Recent farmers' strikes in Europe have crystallised an alarming discrepancy in farming: a gap is growing between the agro-feed system’s impacts on nature, climate, and soil, and its dependencies on these elements. On one hand, all agricultural practices are, by their essence, highly dependent on predictable climates, stable weather patterns, clean water, and fertile soils. On the other hand, short-sighted and extractive agricultural systems are contributing to exacerbated extreme climate events, soil desertification, and loss of nature. As a result, farmers are facing increasingly unpredictable conditions that threaten their livelihoods and global food security.
Farming solutions and methodologies to halt and reverse land degradation exist. For example, Climate-Smart Agriculture (CSA) proposes six farming approaches and methodologies that can guide the transition of agri-food systems toward environmentally sustainable and climate-resilient practices (e.g. agroforestry, crop diversification, adaptive breeding, …). But, in order to implement such solutions, collaborative efforts involving agro-feed industry leaders, policymakers, investors, and farmers are needed. Singled-out solutions aren’t enough, the shift calls for a system change.

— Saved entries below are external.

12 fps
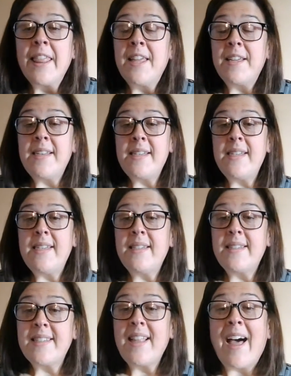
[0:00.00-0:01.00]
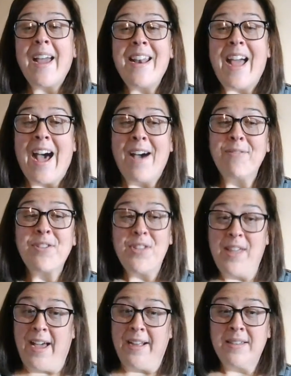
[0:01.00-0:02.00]
The slide after
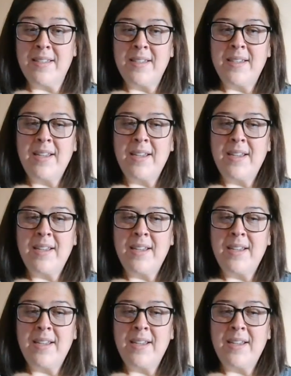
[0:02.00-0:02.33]
that,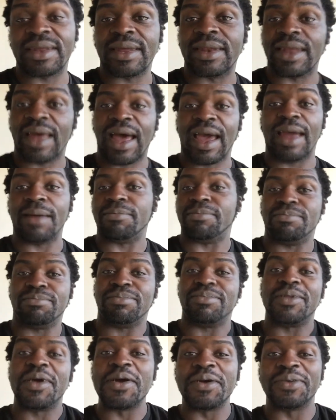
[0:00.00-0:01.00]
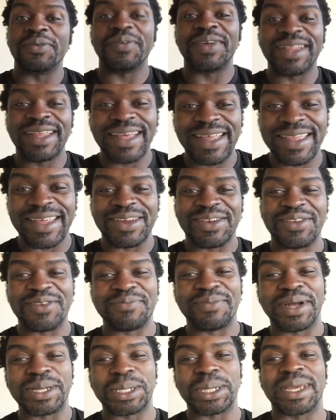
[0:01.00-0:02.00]
And I don't really see too
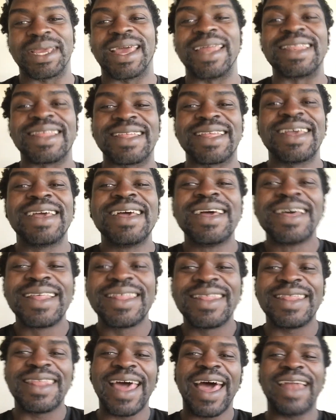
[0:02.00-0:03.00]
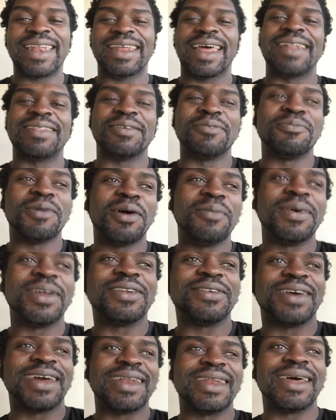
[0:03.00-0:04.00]
much against that at the
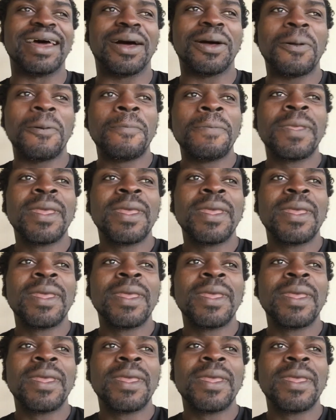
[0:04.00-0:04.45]
moment right now.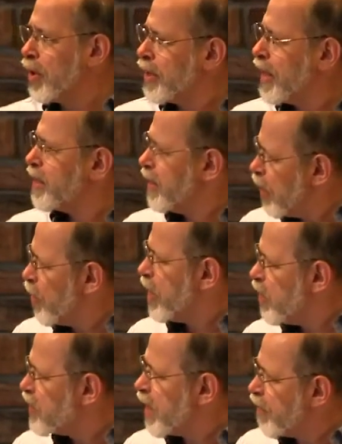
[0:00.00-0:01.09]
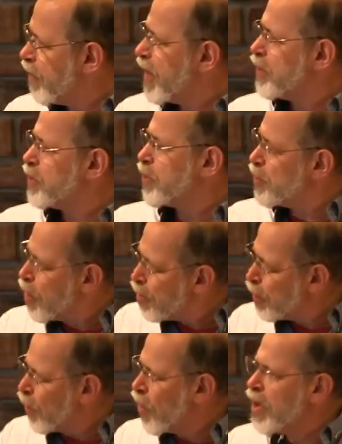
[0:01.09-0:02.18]
That's, you know, we use that phrase to know
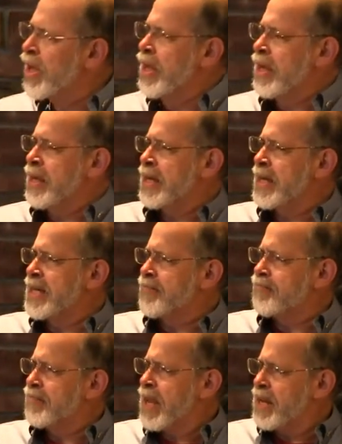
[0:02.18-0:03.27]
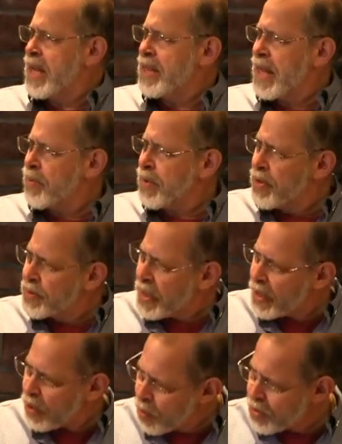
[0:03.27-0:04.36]
the Lord, and that we use that
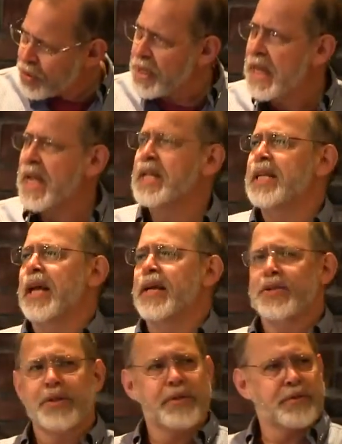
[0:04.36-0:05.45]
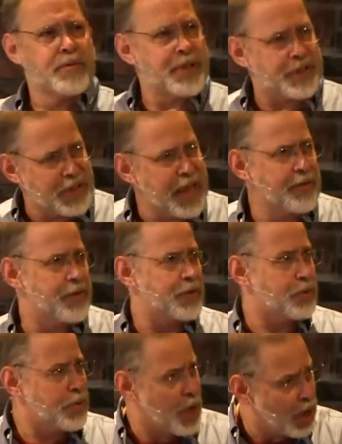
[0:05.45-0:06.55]
in a Christian context. To be saved is
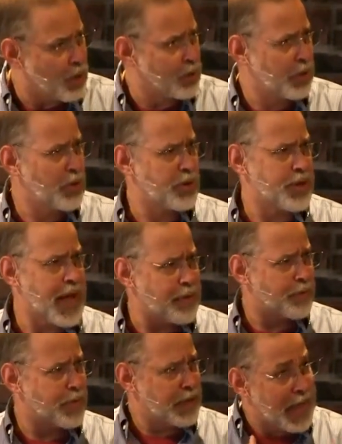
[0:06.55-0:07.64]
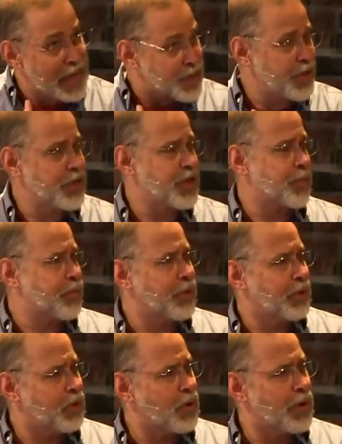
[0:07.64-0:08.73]
to know the Lord, to have relationship with
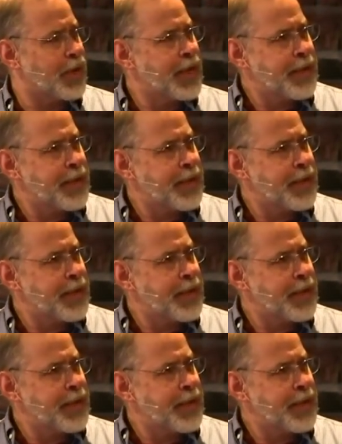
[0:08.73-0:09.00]
the Lord.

Indeed, traditional agricultural value chains prioritise optimisation and yield – often at the expense of farmers' autonomy and financial stability – leaving farmers vulnerable to risks associated with long-term investments needed to transition to nature-regenerative practices. Simply put, farmers alone cannot bear the financial risk to implement long-term approaches in a system that is highly reactive to demand and rewarding short-term optimisation of their land.
What is the solution then? Rethinking the food value chain, and creating different financial systems that shift the risk of transition from farmers’ hands to a more resilient financial structure, is crucial. This requires innovative mechanisms of blended finance that distribute pressure and rewards along the value chain, to facilitate the transition towards sustainable agricultural practices.
This systems change approach doesn’t only apply to the agri-food industry or other sectors at the forefront of land degradation (such as eco-tourism, mining, or the textile industry). The S&P Global Sustainable data shows that land desertification concerns a much wider variety of sectors, as 85% of companies in the S&P Global 1200 significantly rely on nature in their direct operations. Potential disruptions in the supply chain, capital losses, and increased operational expenses loom as inevitable consequences if current land-use patterns persist.
At Davos, Executive Secretary of the United Nations Convention to Combat Desertification , Ibrahim Thiaw, called on ALL businesses to transform traditional extractive approaches to nature into land-regenerative strategies.
Businesses’ engagement to halt and reverse land desertification may start with:
. integrating into their decision process local communities and indigenous peoples impacted directly or indirectly by their business.
. prepare for, and join the Conference of the Parties (COP16) on desertification in Riyadh, to push for land regenerative policies in their industry sector.